Такое вот странное видение представилось мне. Я помню, как открыл окно и посмотрел на улицу, желая убедиться, правда ли, что эта пустота начинается тут же, прямо у стен моего дома. Я стал размышлять над своим состоянием и очень скоро понял, что подобное восприятие смерти Кедрина есть единственно возможное в моем положении. Жизнь, по законам которой я жил всего час назад, когда в этом мире помимо меня еще был Кедрин, перестала существовать. Я даже подумал, что мне следует сказаться больным и оградить себя от участи наиболее близкого человека, которому не миновать тягостных и печальных обязанностей: предупредить, собрать, организовать, подготовить, похоронить. Я стал думать, кому на кафедре, если не мне, можно поручить эти обязанности. Но очень скоро понял, что думаю не о самих обязанностях, а о последствиях, к которым приведет мой вынужденный отказ. Получалось, что в цепи размышлений сам факт смерти Кедрина занимал сравнительно незначительное место. Я представил себя в этот момент на кафедре, выражение своего лица, которое будет наиболее приличествующим моменту, и как оно, это выражение, будет истолковано окружающими.

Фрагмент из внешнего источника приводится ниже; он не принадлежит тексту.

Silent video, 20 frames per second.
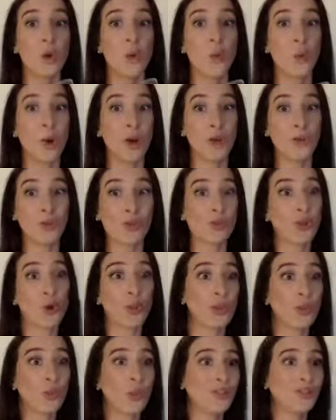one was the
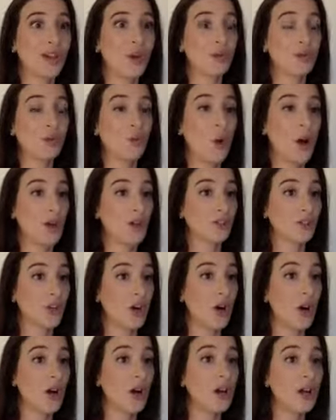only one that was wild
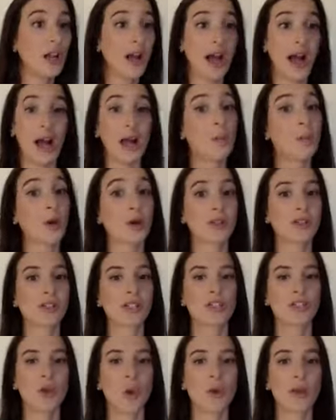caught. I
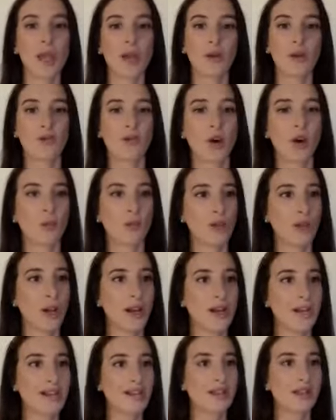personally don't get farm
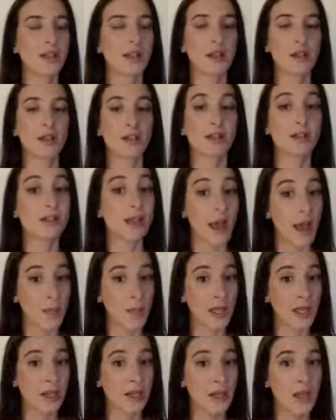raised
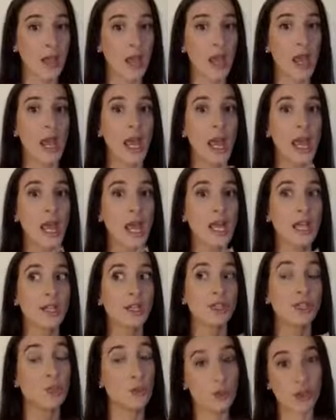salmon, and
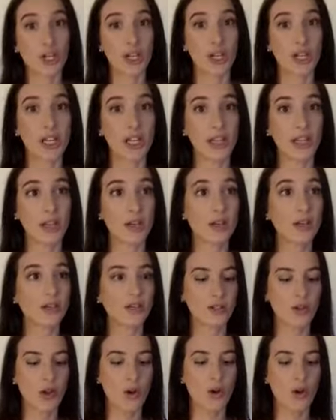you shouldn't either.
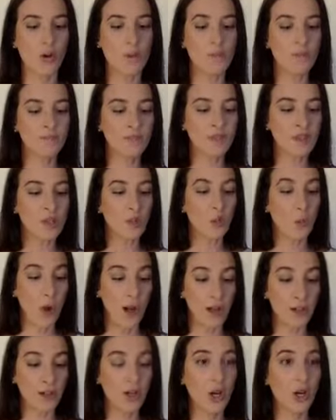So
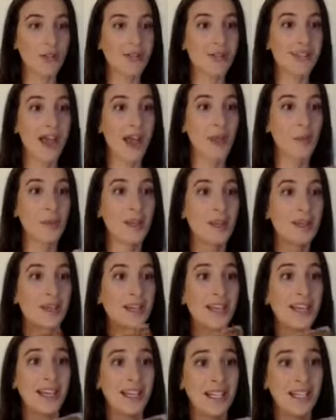wild caught salmon
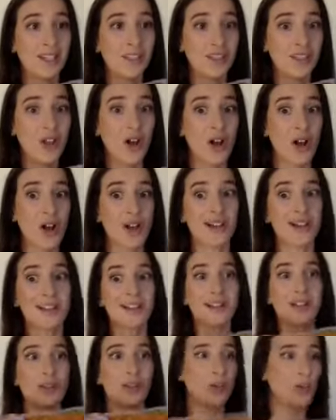in
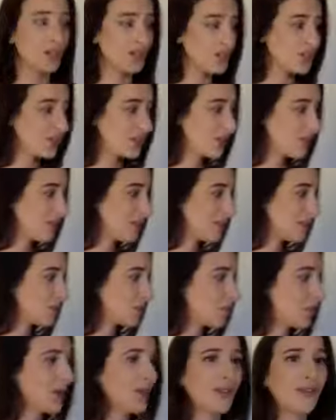sauce. You can serve this
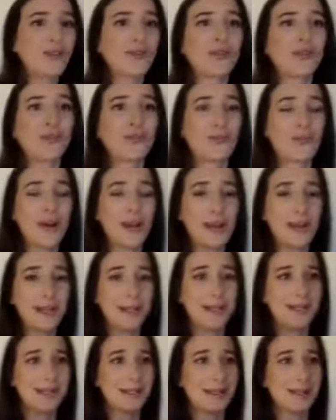with the
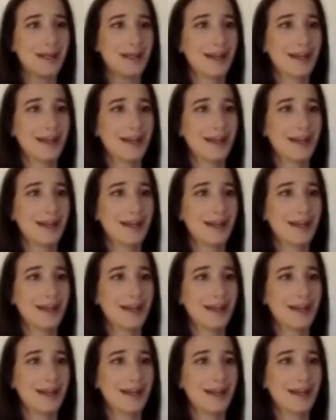rice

Скорее всего, это должно быть выражение печальной строгости, замкнутости, как некий намек, что не все значительное, связанное с именем Кедрина, ушло из жизни вместе с его смертью. Кое-что осталось. И мое спокойствие есть подтверждение этой уверенности. И пять статей, где его фамилия стояла первой, не прошли бесследно. О Кедрине заговорили. Кто-то звонил прямо на кафедру. Это был бунт Кедрина, вызов благопристойному молчанию вокруг его имени. Его протест против собственной немощи. Я подумал, что обо всем этом надо сказать у гроба Кедрина. Оглоушить всех тех, кто старался его забыть, перечеркнуть. Никому другому этих слов доверить нельзя, их должен сказать я. Там, на кладбище, будут всякие: и те, кто чтил его, и те, кто с ним боролся. Пусть они внимательно разглядят меня. Я готов принять эстафету. Мне еще не потянуть против всех сразу. Но я буду стараться. Ну а пустое пространство, бог с ним. Главное — не оглядываться, не замечать его. Я всеми силами старался побороть вновь всколыхнувшийся во мне страх.

«Я сам, без Кедрина, вне его имени. Я сам». Однако в этом месте дерзновенная последовательность раздумий прерывалась. Ибо ни я сам и никто другой не мог сказать со всей очевидностью, что я есть без Кедрина и вне его имени.

Надо было что-то делать, двигаться, куда-то ехать, надо было заглушить поднимавшееся во мне смятение. Я поехал на кафедру, принял на себя все обязанности организатора похорон, был уязвлен скорбной участливостью, в которой разговаривал со мной доцент Ковальчук, никак не скрывая, что похороны — моя последняя возможность почувствовать себя доверенным лицом Кедрина, быть полномочным представителем уже несуществующего.

Я куда-то звонил, с кем-то договаривался, кому-то давал телеграмму — все это делал по инерции, без конкретной ощутимости действия. К вечеру я почувствовал нездоровье. У меня поднялась температура. Я заболел. Врач, которому я старался втолковать, кто такой Кедрин и почему мне нельзя болеть, наскоро подмахнул три рецепта и, чтобы как-то выразить свое отношение к моим словам, похлопал меня по плечу.

— Похоже, он был славным человеком, — сказал врач про Кедрина. — Но он умер. Понимаете, умер. Ему вы уже ничем не поможете. Вот вам бюллетень. Он оградит вас от всяческих недомолвок и терзаний совести. Лежите и думайте, как нам всем теперь жить без него. Это, знаете ли, очищает душу.

— А как же моя речь, — спохватился я.

— Речь? — не понял врач. — Ах, речь. А вы вообразите, будто она вами уже произнесена. Вы же собирались это сделать.